■ The problem
Would you transcribe the entries below word for word, omitting all images?
##### Entries shown
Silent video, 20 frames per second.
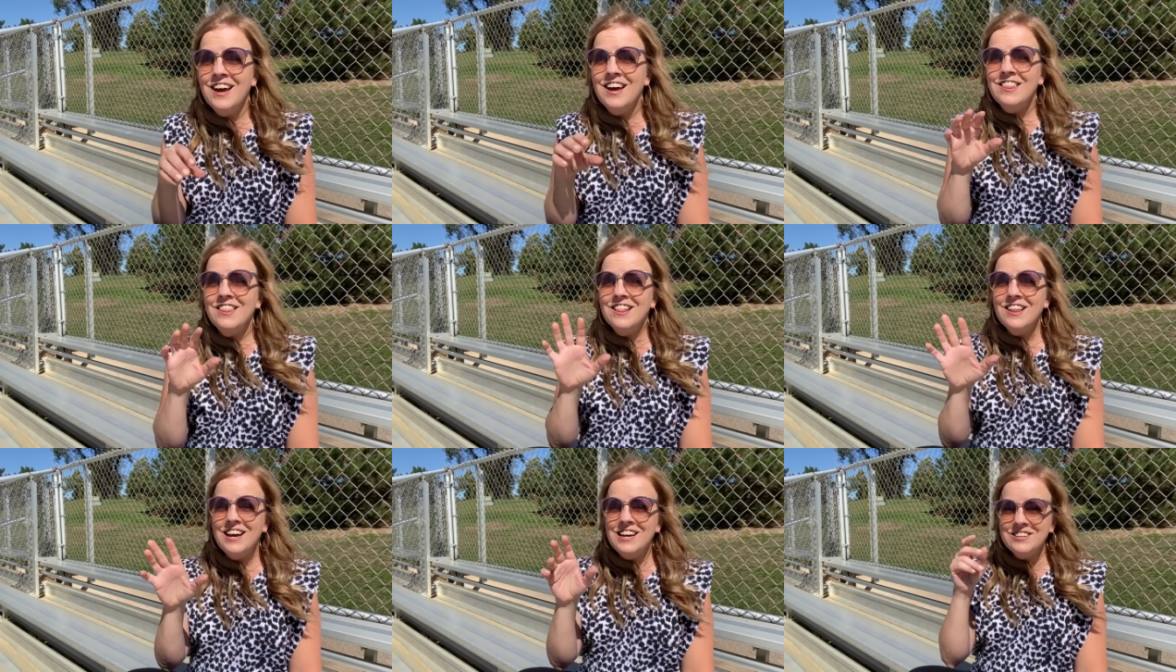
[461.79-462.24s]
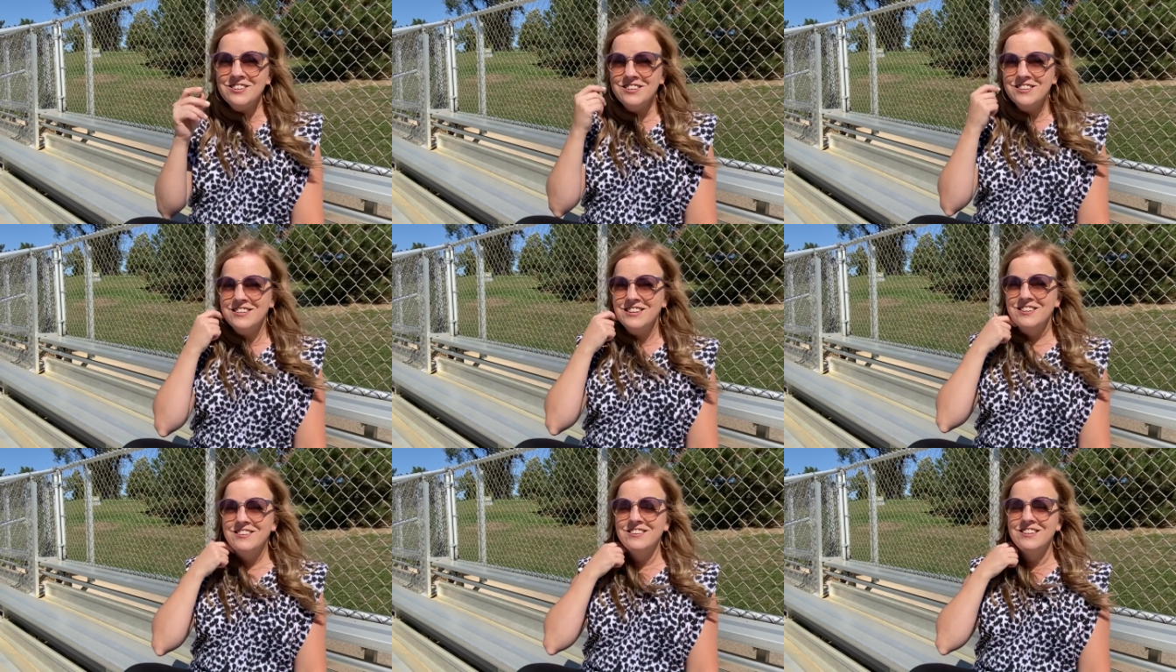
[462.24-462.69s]
The last
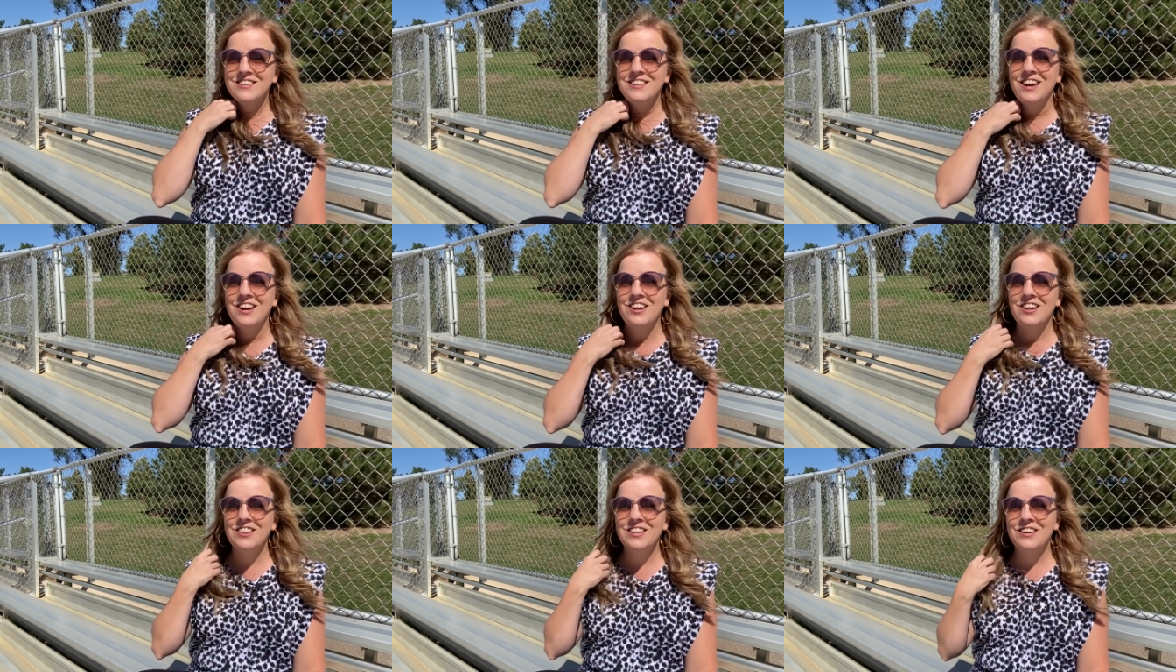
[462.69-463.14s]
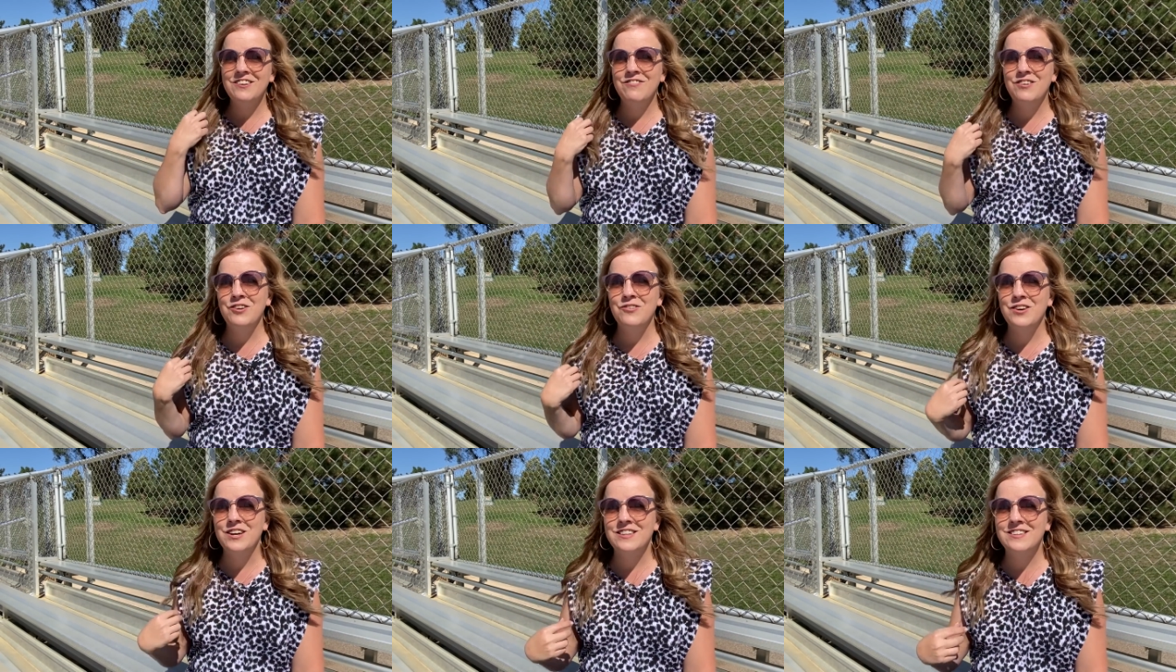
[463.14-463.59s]
statistic that I'll leave
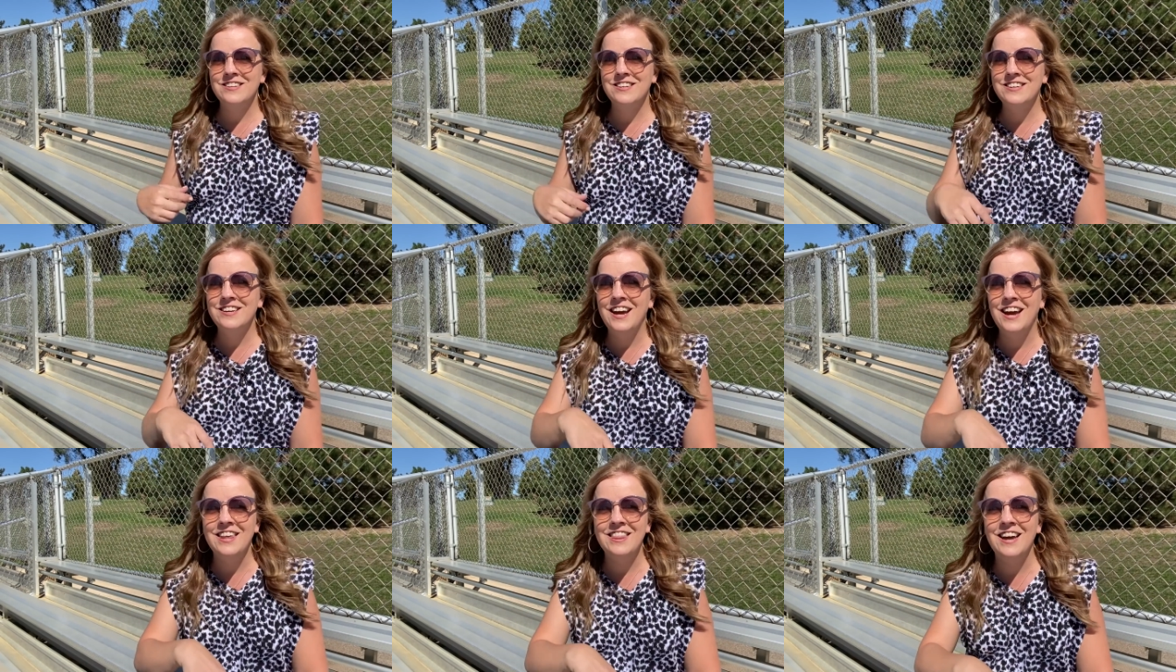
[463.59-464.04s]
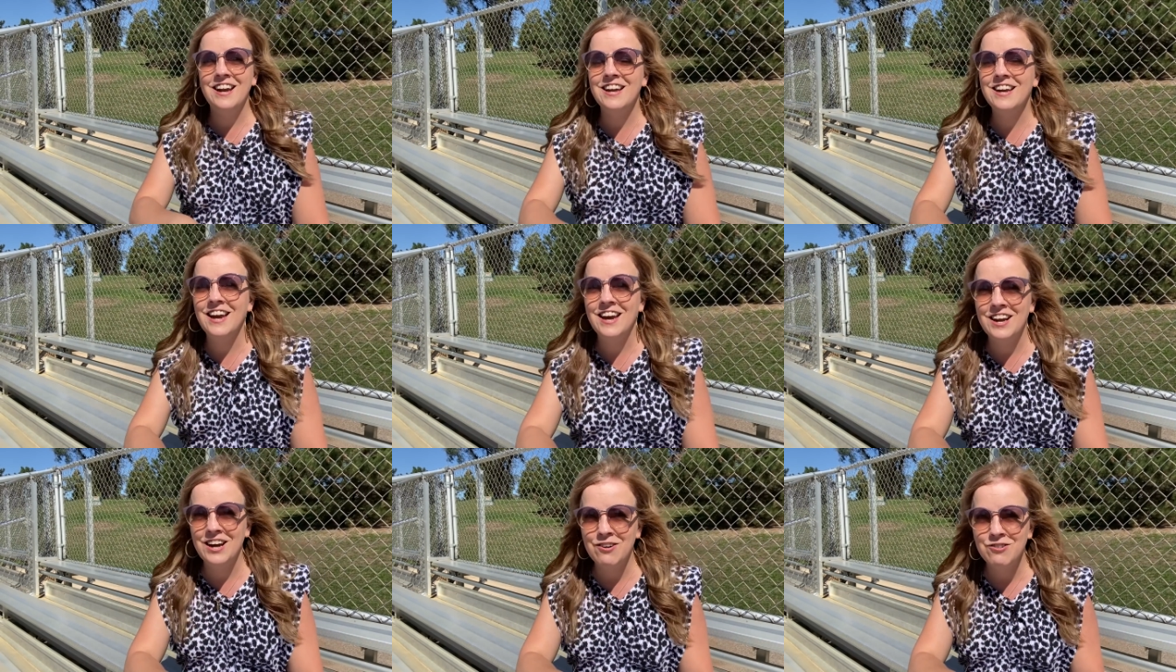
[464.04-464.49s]
you with today, that
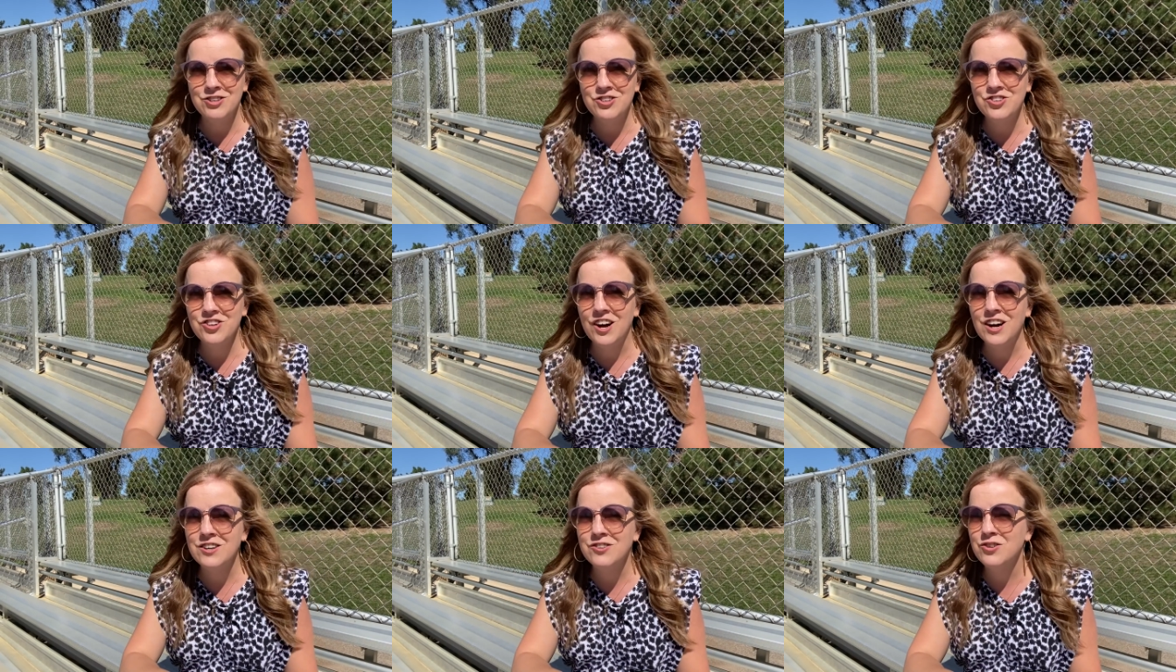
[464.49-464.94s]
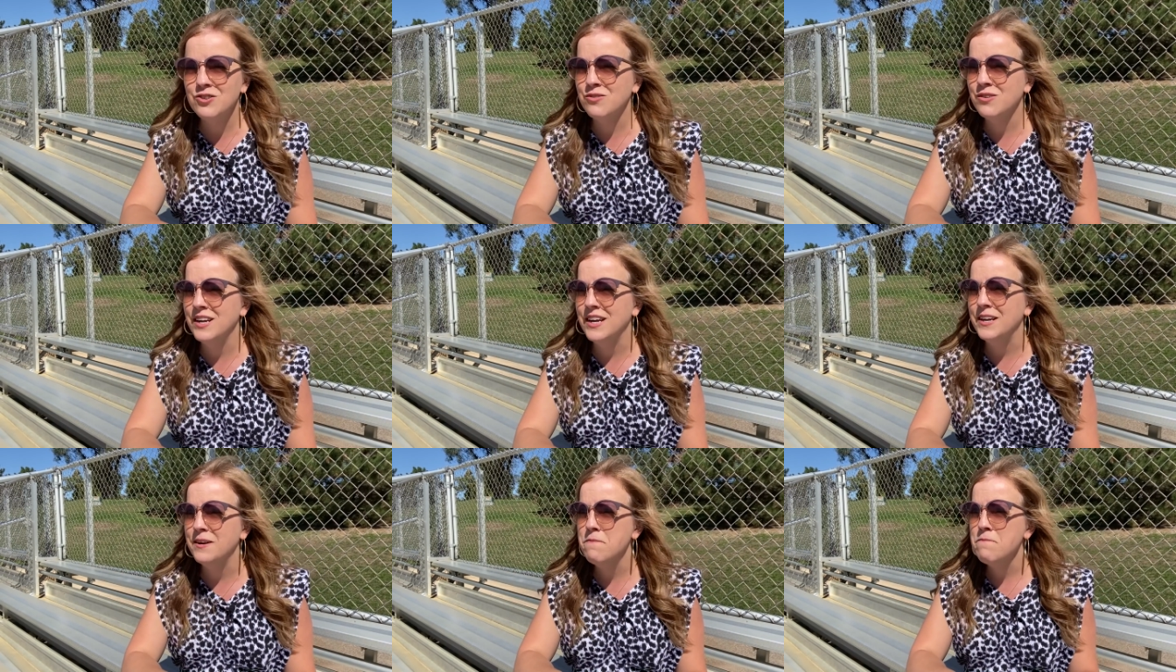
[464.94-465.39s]
again I was shocked to
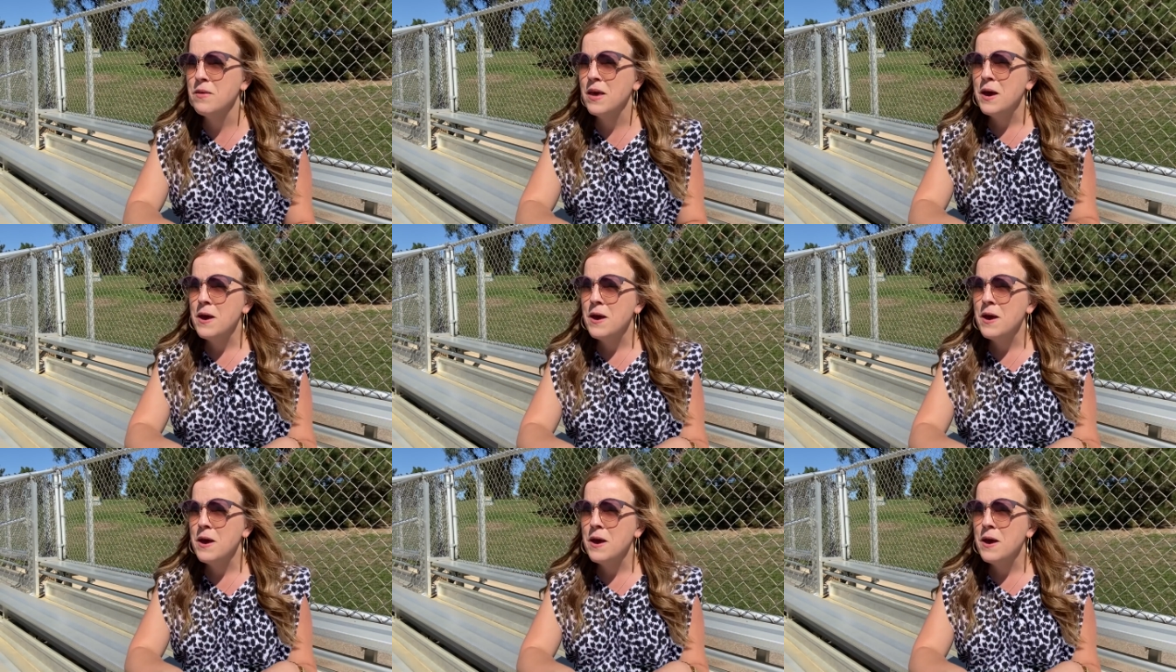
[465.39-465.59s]
read,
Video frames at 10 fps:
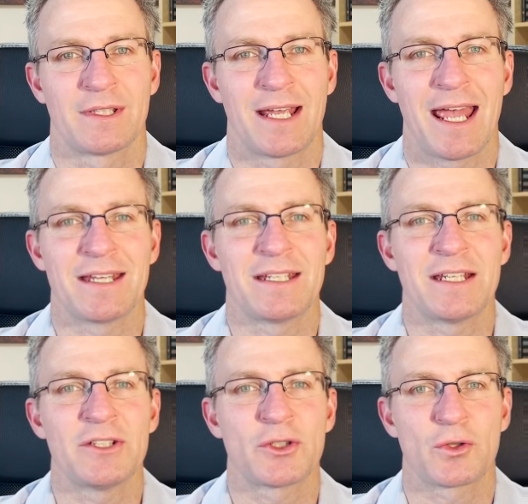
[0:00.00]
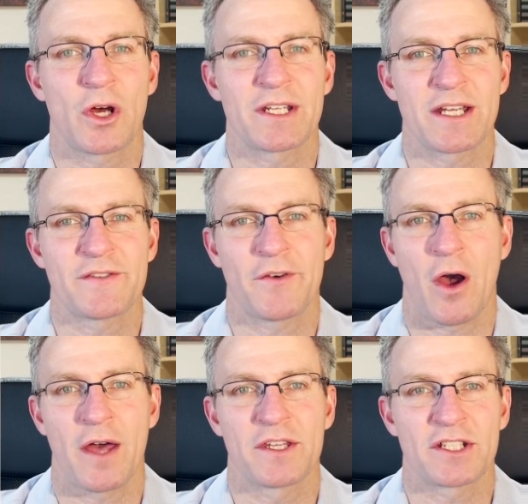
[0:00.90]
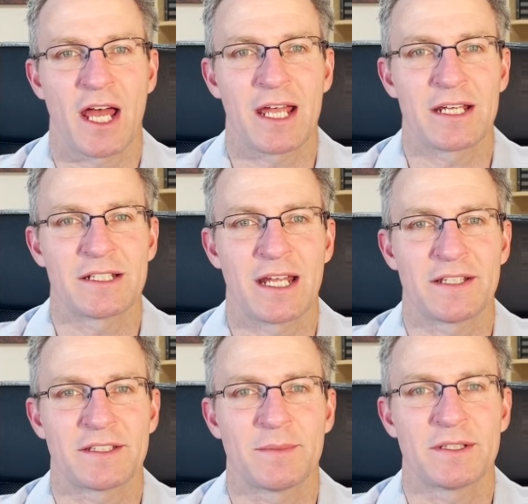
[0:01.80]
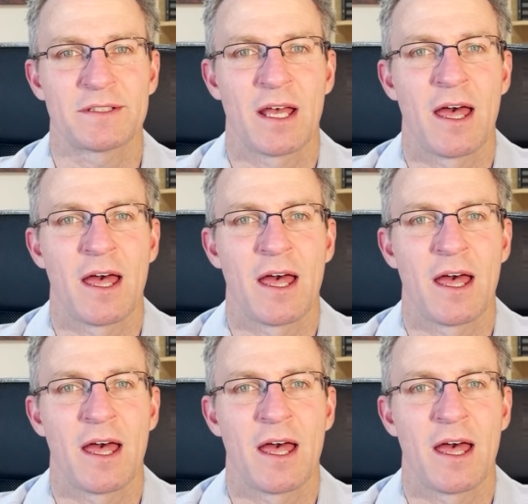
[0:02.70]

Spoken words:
Entities should identify the change in estimates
##########
■ Output for this exercise
Silent video, 20 frames per second.
[461.79-462.24s]
[462.24-462.69s]
The last
[462.69-463.14s]
[463.14-463.59s]
statistic that I'll leave
[463.59-464.04s]
[464.04-464.49s]
you with today, that
[464.49-464.94s]
[464.94-465.39s]
again I was shocked to
[465.39-465.59s]
read,
Video frames at 10 fps:
[0:00.00]
[0:00.90]
[0:01.80]
[0:02.70]

Spoken words:
Entities should identify the change in estimates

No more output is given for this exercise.